SFT: when you can demonstrate it but not say it
Reach for SFT when you have — or can cheaply produce — a corpus of good trajectories and the goal is to make those the model's default. SFT excels at format adherence, domain tone, tool-call syntax, and compressing a long brittle prompt into weights. It is imitation: the ceiling is the quality of your demonstrations. SFT will not invent a behavior absent from the data, and it will faithfully reproduce your demonstrators' mistakes and shortcuts.
# SFT objective: maximize likelihood of demonstrated tokens loss = -log_prob(model, demo.completion | demo.prompt) # ceiling = quality of demos; cannot exceed the demonstrator
Teams routinely run SFT to "improve quality" with demonstrations that are merely average. You will get an average model, faster and cheaper — not a better one. Curate ruthlessly before you train.
RL: when you can score it but not demonstrate it
Reach for RL when you can cheaply evaluate an outcome but cannot enumerate the behavior that produces it: code that passes tests, a proof that checks, a multi-step task that reaches a verified end state, a response a reward model prefers. RL lets the model search its own action space and reinforces whatever trajectories score well — including strategies no human would have written.
# RL objective: maximize expected reward over sampled rollouts traj = sample(policy, task) r = reward(traj) # scorable, not demonstrated loss = -advantage(r) * log_prob(policy, traj)
RL's power is also its hazard: it optimizes the reward you wrote, not the one you meant.
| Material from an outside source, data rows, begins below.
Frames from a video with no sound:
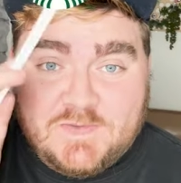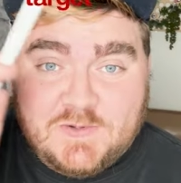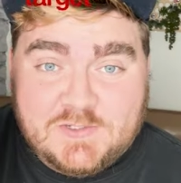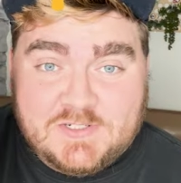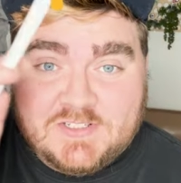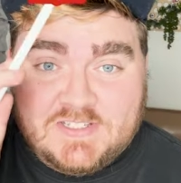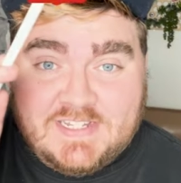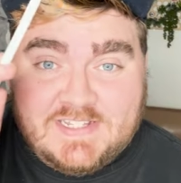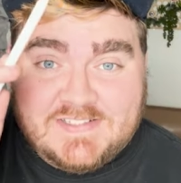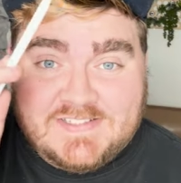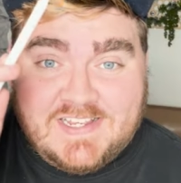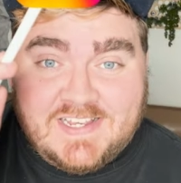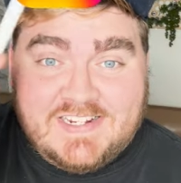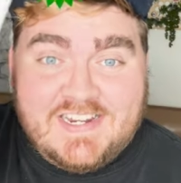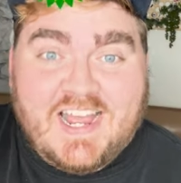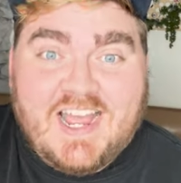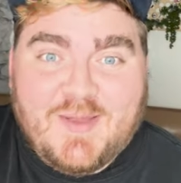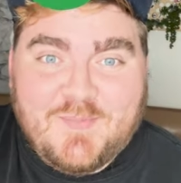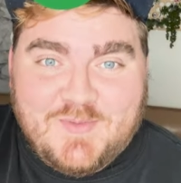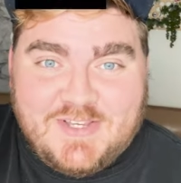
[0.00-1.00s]
filter lands on,
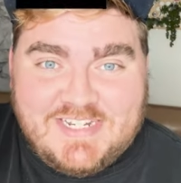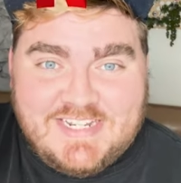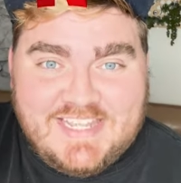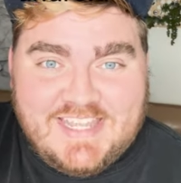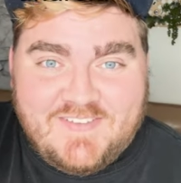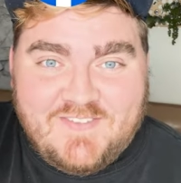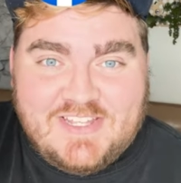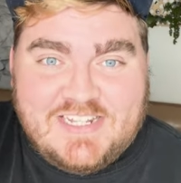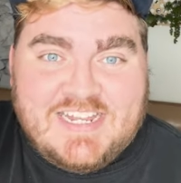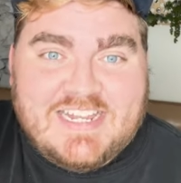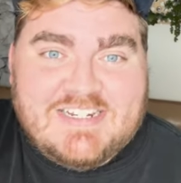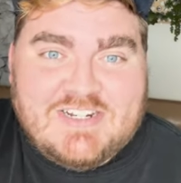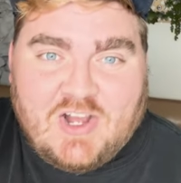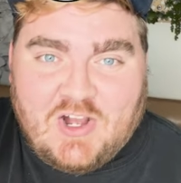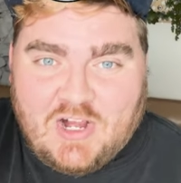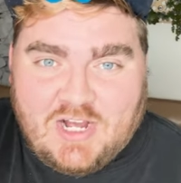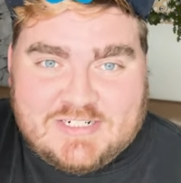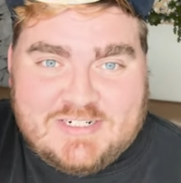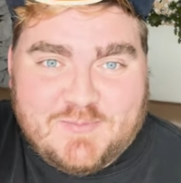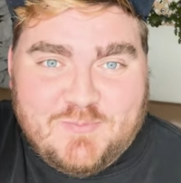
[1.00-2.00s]
I'm gonna give it an
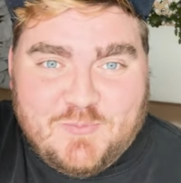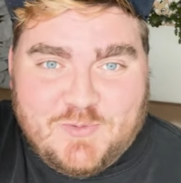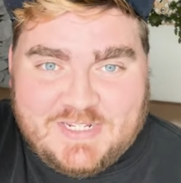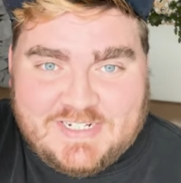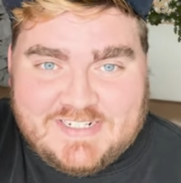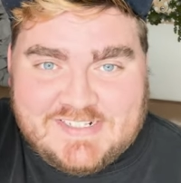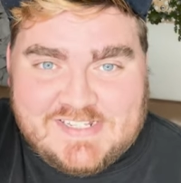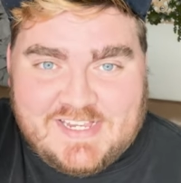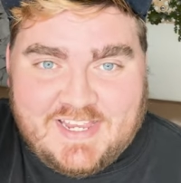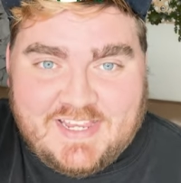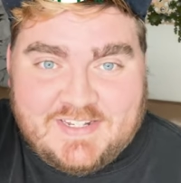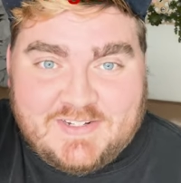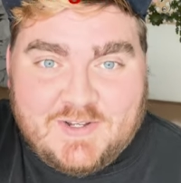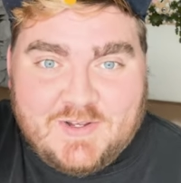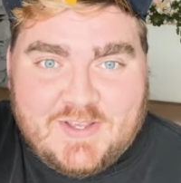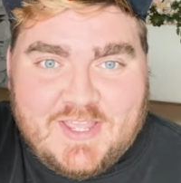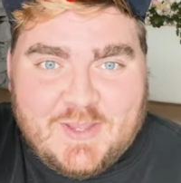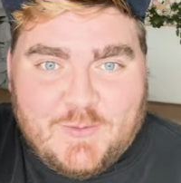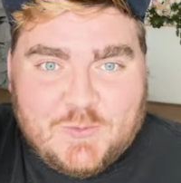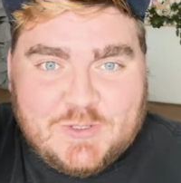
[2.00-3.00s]
autumn redesign.
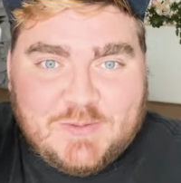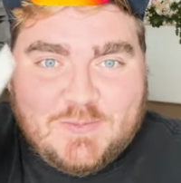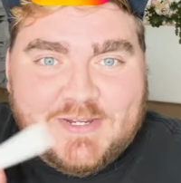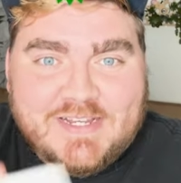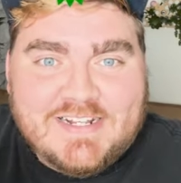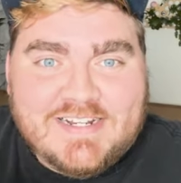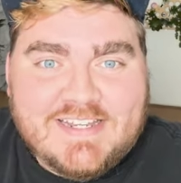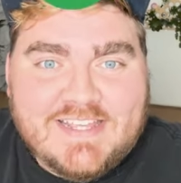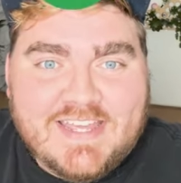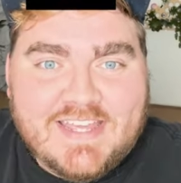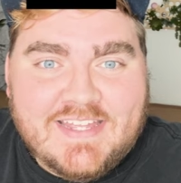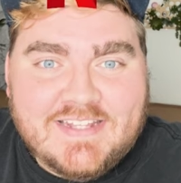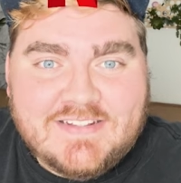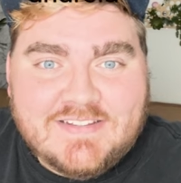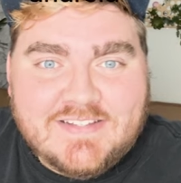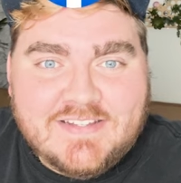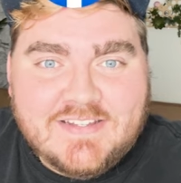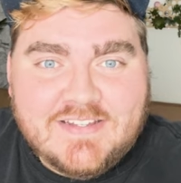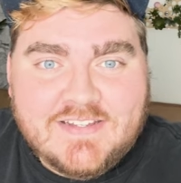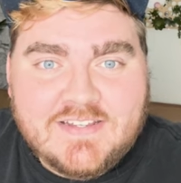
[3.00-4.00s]
Okay, what are we gonna
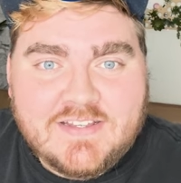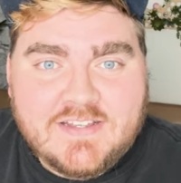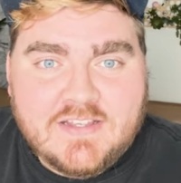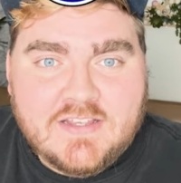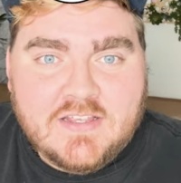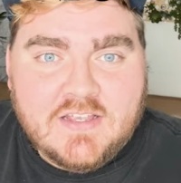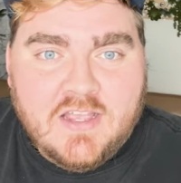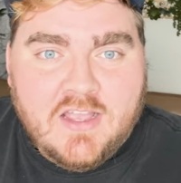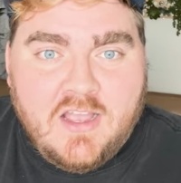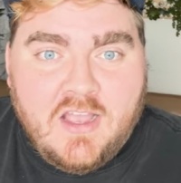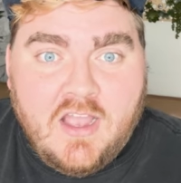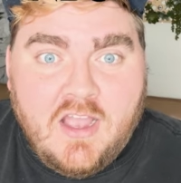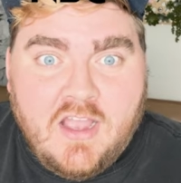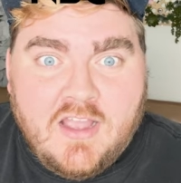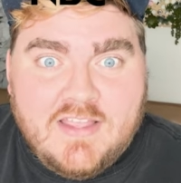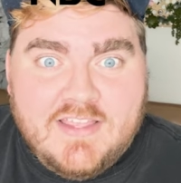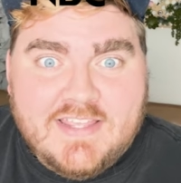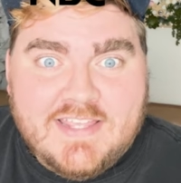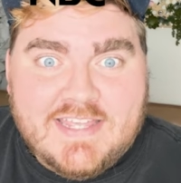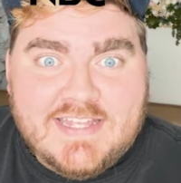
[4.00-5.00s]

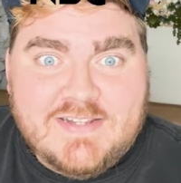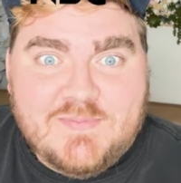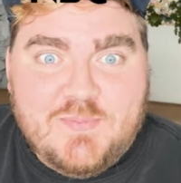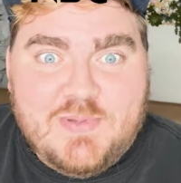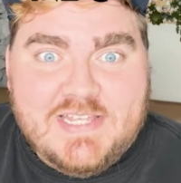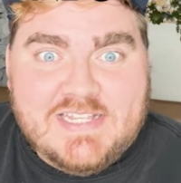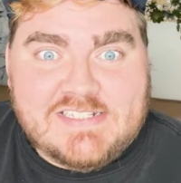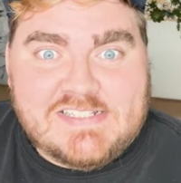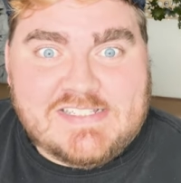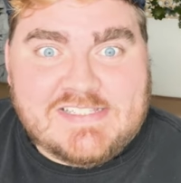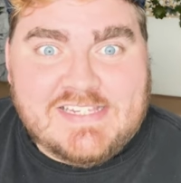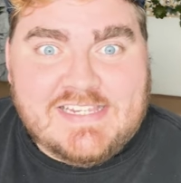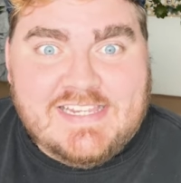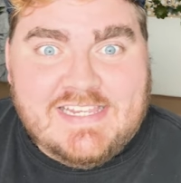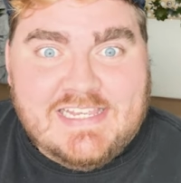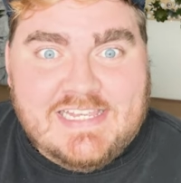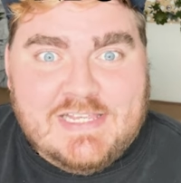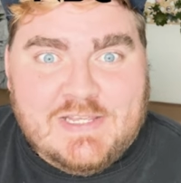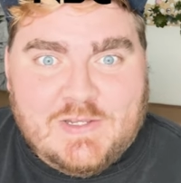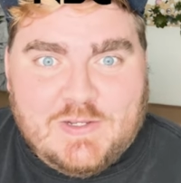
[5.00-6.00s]
get? In
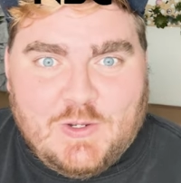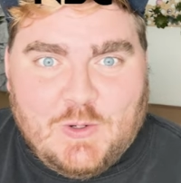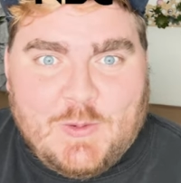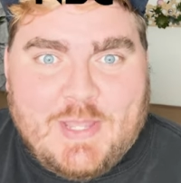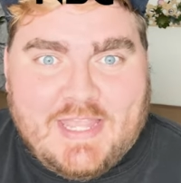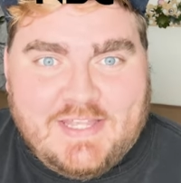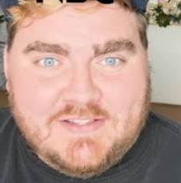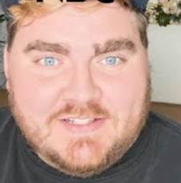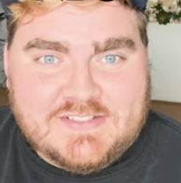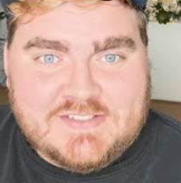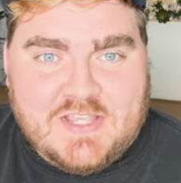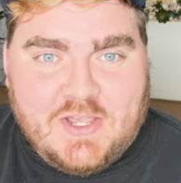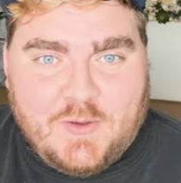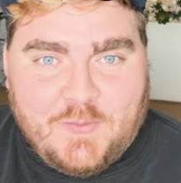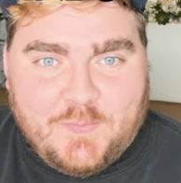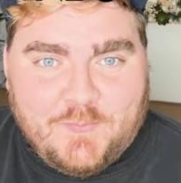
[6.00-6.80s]
BC. Okay, let's go.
It needs a usable signal at scale, a stable base policy to start from (almost always an SFT'd model), and far more infrastructure and ML judgment than SFT. It is the top of the ladder for a reason.
The ladder, and how the rungs compose
- Prompt — minutes, zero training data, low skill, fully reversible. Always the first move.
- SFT — days–weeks, hundreds–thousands of curated trajectories, moderate skill. The workhorse; the right answer for most "training" problems.
- RL — weeks–months, a robust reward at scale, high skill and infra. The right answer only when imitation provably cannot reach the bar.
They are not exclusive — they stack. The standard recipe is prompt-first; if that plateaus, SFT to set a strong policy; only then RL on top of the SFT model to push past the imitation ceiling. Skipping the rungs (RL on a weak base, SFT on uncurated data) is the most common way teams burn a quarter.
When NOT to climb the ladder
Do not train if the metric is moving on prompt edits, if you cannot articulate the target as either demonstrations or a score, if the base model is about to be replaced, or if you lack an eval that would prove the trained model is better. A fine-tune you cannot evaluate is a liability you cannot retire. Prompting asks, SFT imitates, RL optimizes — and the cheapest lever that closes the gap is the correct one, not the most powerful.